I never had a problem having alone time. I love alone time. I'd occasionally miss having someone to socialize with or snuggle with; but it wasn't a primary issue in my life nor one i gave much thought to. My career was on track, I had plenty of time and money to do the things I wanted to do, etc. Those things had no need to include other people most of the time.
I had reached my goal: a fully independent, autonomous, successful adult.
I had also gotten up to 260lbs, was sitting on a couch working with the TV on in the background. I'd walk and play with the dogs and do training but I rarely went out and socialized. When I got Milton I even stopped taking the dogs to the dog park where I had made a few "dog park friends."
Then one day I stepped on the scale and it says 258.6. I wasn't willing to let it get to 260.
A year later I was down by 60lbs. I was doing Crossfit and getting closer to doing an unassisted kipping pull-up with my actual goal being a dead hang pull-up. Because momentum is for suckers.
Anyway. I lost the weight, I got fitter, I was eating healthy, I was emotionally balanced, happy, and confident. I started dating.
Many years later I now live with two of my partners and have a wonderful, loving long-distance partner who I don't see nearly enough.
What does this mean?
I don't get much time alone at all and that is a huge struggle. Cohabitation does not come naturally to me at all. I'm having a hard time finding ways to make room for myself and my needs, to find time to exercise, to skate, to swim, to play with the dogs (that was much easier when they were indoor dogs. :( I miss that.) and to snuggle with Mali (same thing). However I have constant human companionship and love even during difficult times as we grow and learn each other and how to live together.
My partners want time with me, they want to connect, they love me. I love them and want to spend time with them and connect. I need more hours in the day to meet all these needs!
My needs for immense amounts of alone time have not disappeared. It has felt like a big disconnect. It's one we talked about before we first moved in together and at first I didn't need all that time alone. It was new and special and awesome to always hang out. To sit on the couch with the laptop reading away while my partners did their own thing was like heaven. It was Cohabitation NRE.
It didn't last. I imagine that over time it ended up feeling to others like a bait and switch. That probably sucked and still sucks for them and all of the friends I withdraw from when I'm over-stimulated, depressed, and need a time out. A long time out.
Over time, though, disconnects happened. Someone would want to watch a show while another would want to write and another would want to game or go out, or blah-de-blah. We didn't mesh as well.

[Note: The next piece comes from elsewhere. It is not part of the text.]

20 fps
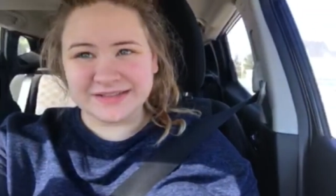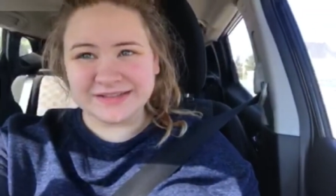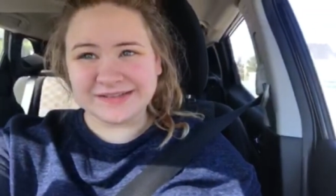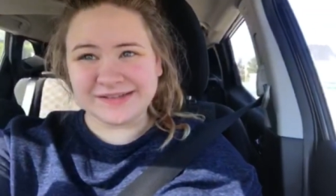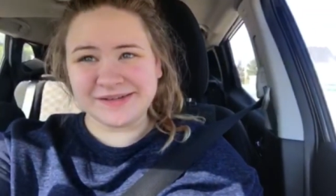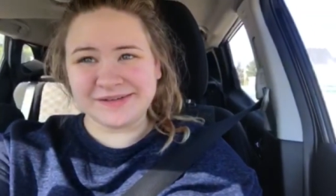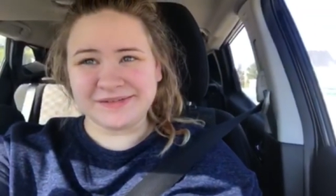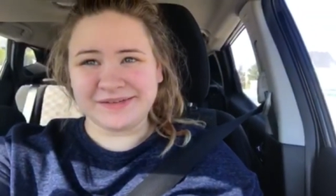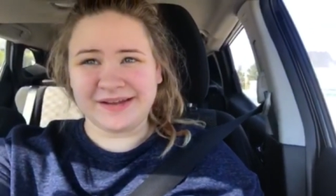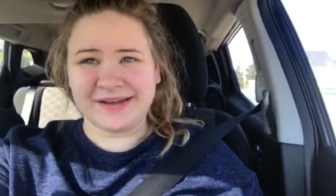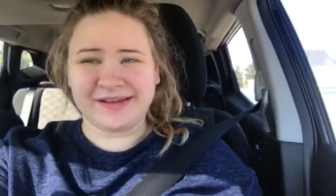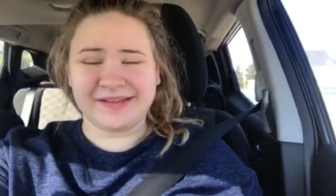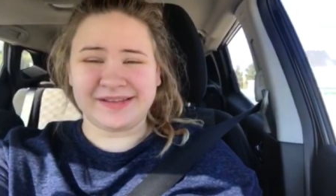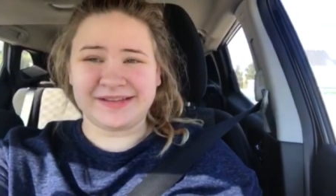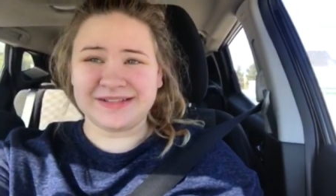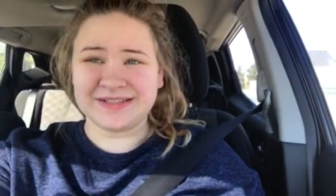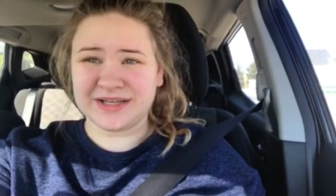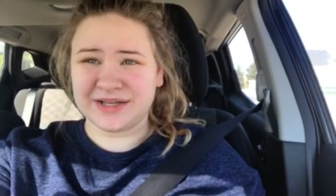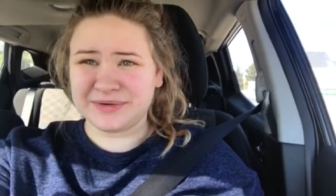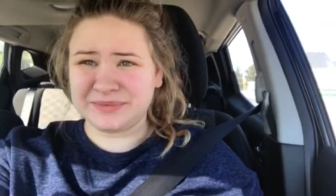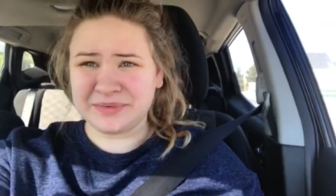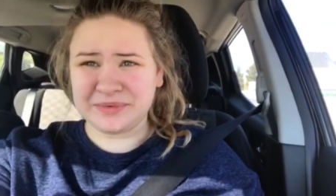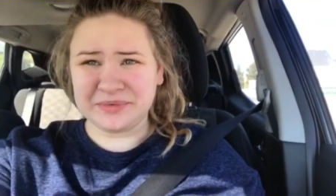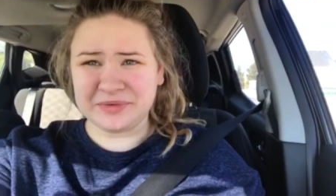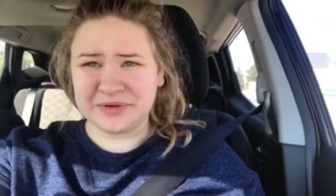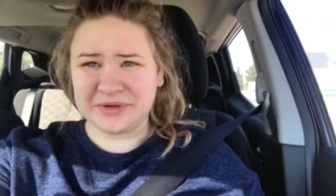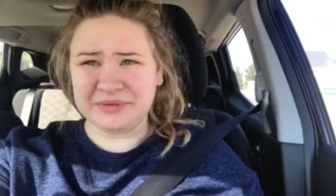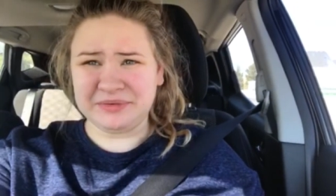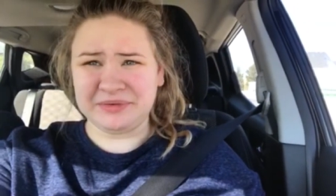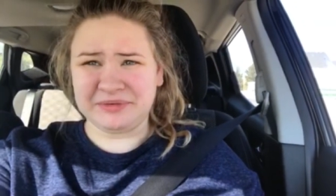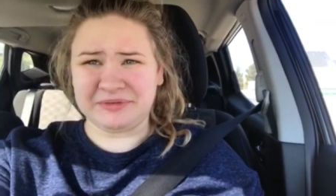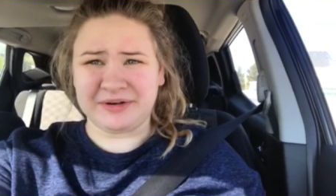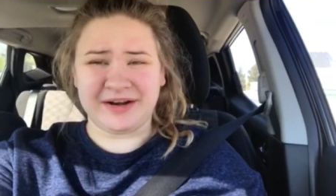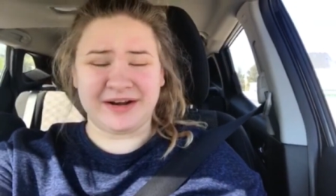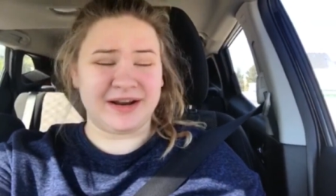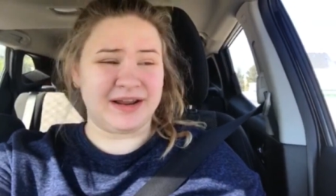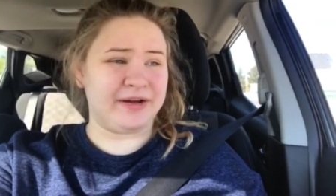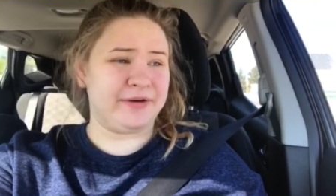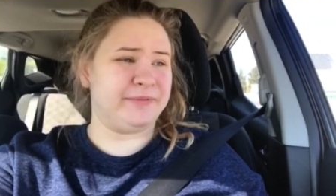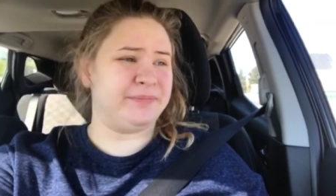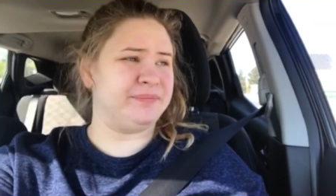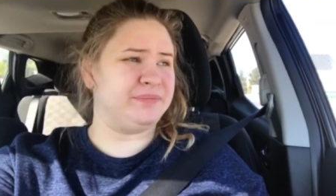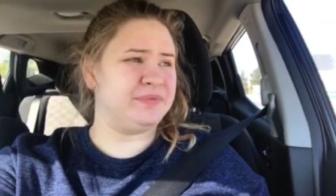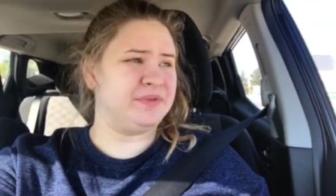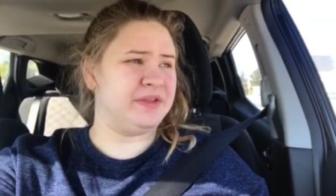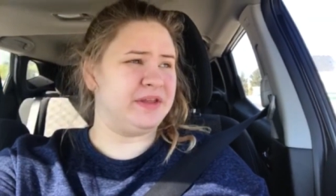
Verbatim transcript: So yeah, that's kind of what we're doing right now.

When I started working in an office my ability to handle visual stimuli outside of the office diminished rapidly. I'm no longer nearly so eager to look at monitors outside of the office. I played 7 minutes of WoW and wanted to claw my eyes out. My partners love cartoons; I am at best ambivalent if not downright bored and uninterested in most cartoons. If I am going to watch TV I'd rather watch HGTV and The Food Network. We don't have Cable TV.
Most importantly I haven't proactively taken downtime for myself. I have not fed my introvert. I end up spending a lot of time alone because I blow up for whatever the latest reason du jour is when at its heart I've come to believe my volatility comes from trying to share space while still needing a lot of "hermit time" and not taking of that need. I don't want to hurt or reject my partners; at the same time, I can't connect with anyone when I don't connect with myself.

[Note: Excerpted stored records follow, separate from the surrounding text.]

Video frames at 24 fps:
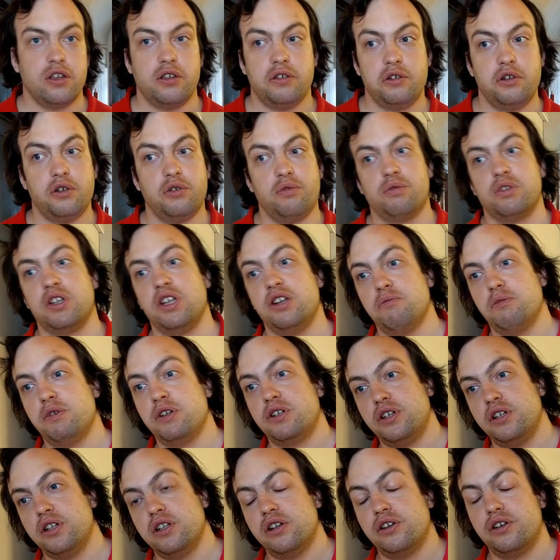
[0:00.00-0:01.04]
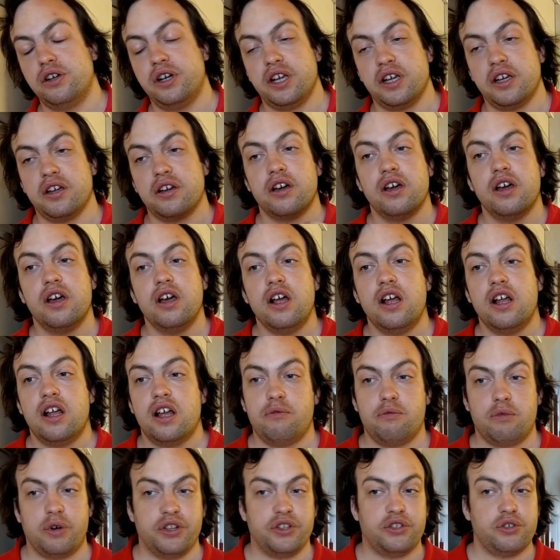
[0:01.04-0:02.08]
You don't need machine learning
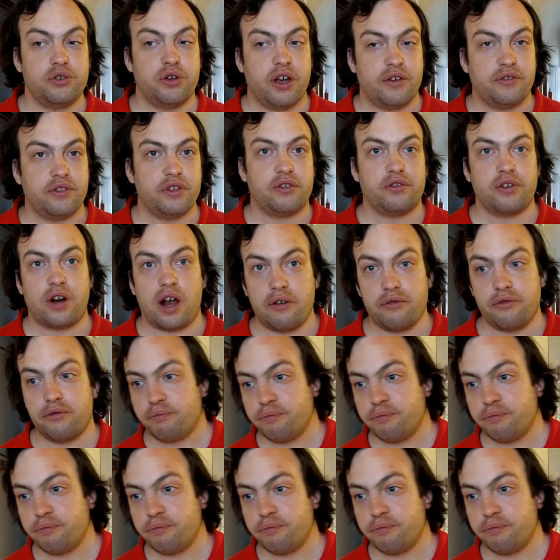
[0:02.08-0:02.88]
once you have the graph.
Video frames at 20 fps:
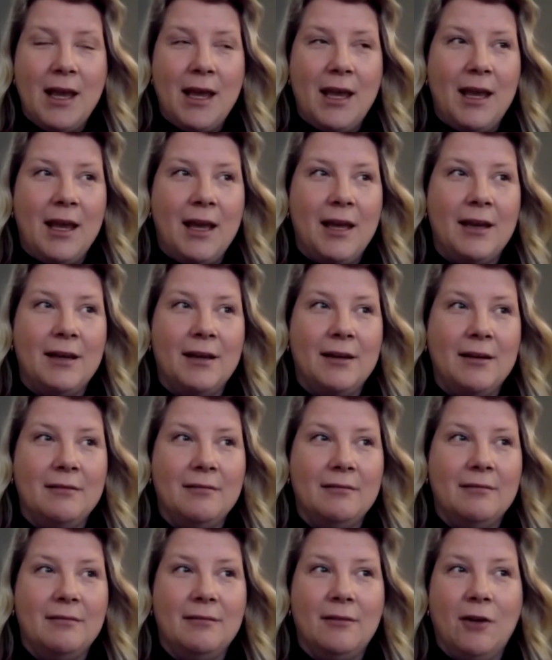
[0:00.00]
And
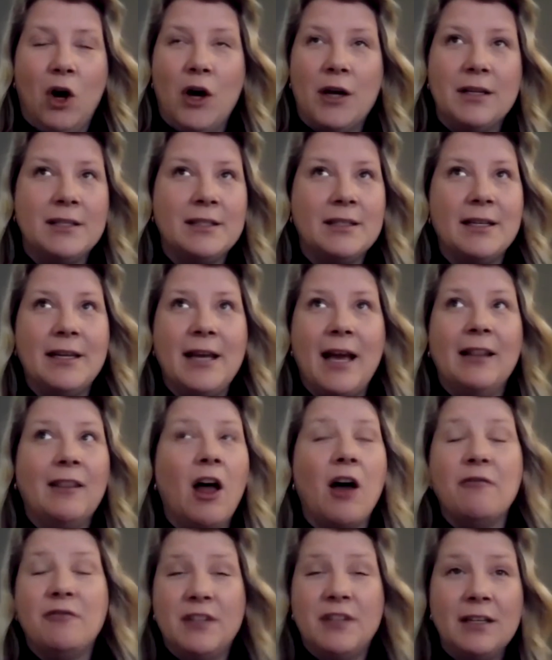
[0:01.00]
honestly, I
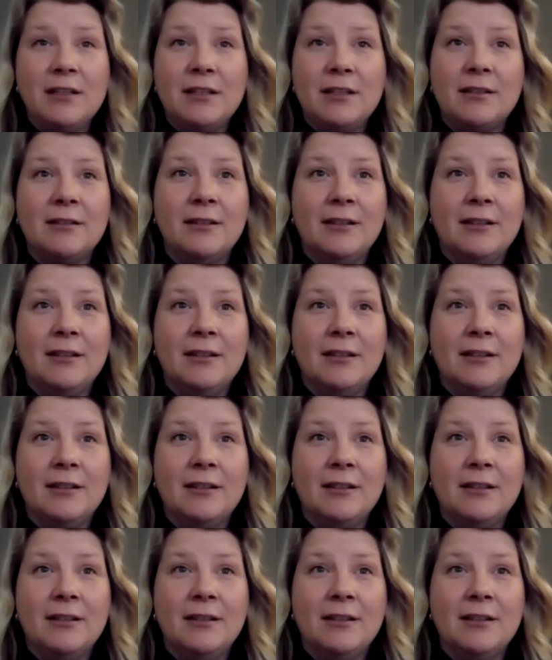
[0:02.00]
loved it.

So, yesterday I sent a long email about this weekend and needing to retreat but also made sure to recognize their needs to connect. And 'lo and behold, there was no breakdown, no meltdown, no fighting or arguing. There was support. There was love. There was consensus and agreement and compromise and understanding. I'm not the only one that needs some time to retreat right now; I may need it more frequently in longer gaps than others in my family; but apparently this weekend I'm not alone in my need to be alone.
That feels damn nice. And so this weekend we are all taking care of our own needs. I'll have the house entirely to myself for a few hours on Sunday as my partners go out on a lovely sounding date doing things that are of nearly no interest to me. Oh how I adore that part of polyamory. *winks*
Friday and Saturday I'll be retreating into my room. My plans are around quiet - maybe some ambient, quiet music - and very low visual stimuli if anything. Perhaps total darkness if I can arrange it. However, I will be pulling out my canvases and paints and my journals, colored pencils, and normal pencils and pens. I'll spend time reflecting using pure thinking, writing, and art with minimal light if I can manage it. Mostly I intend to look inside myself and reconnect with me. Some parts in here are a stranger to me now; and I need to find those. After all, if I'm not open to myself how can I be open to others? Without openness, how can we connect?
Hopefully this weekend will help me push through some of my own barriers and walls in the solitude that I have come, through a lifetime, to know and love so much.
... and it feels fucking amazing to be supported in this endeavor. To know that I'll have this large gap of time that is solely mine where I can get lost in my head and not worry about missing an opportunity for connection with someone other (though I often feel "other" to myself these days).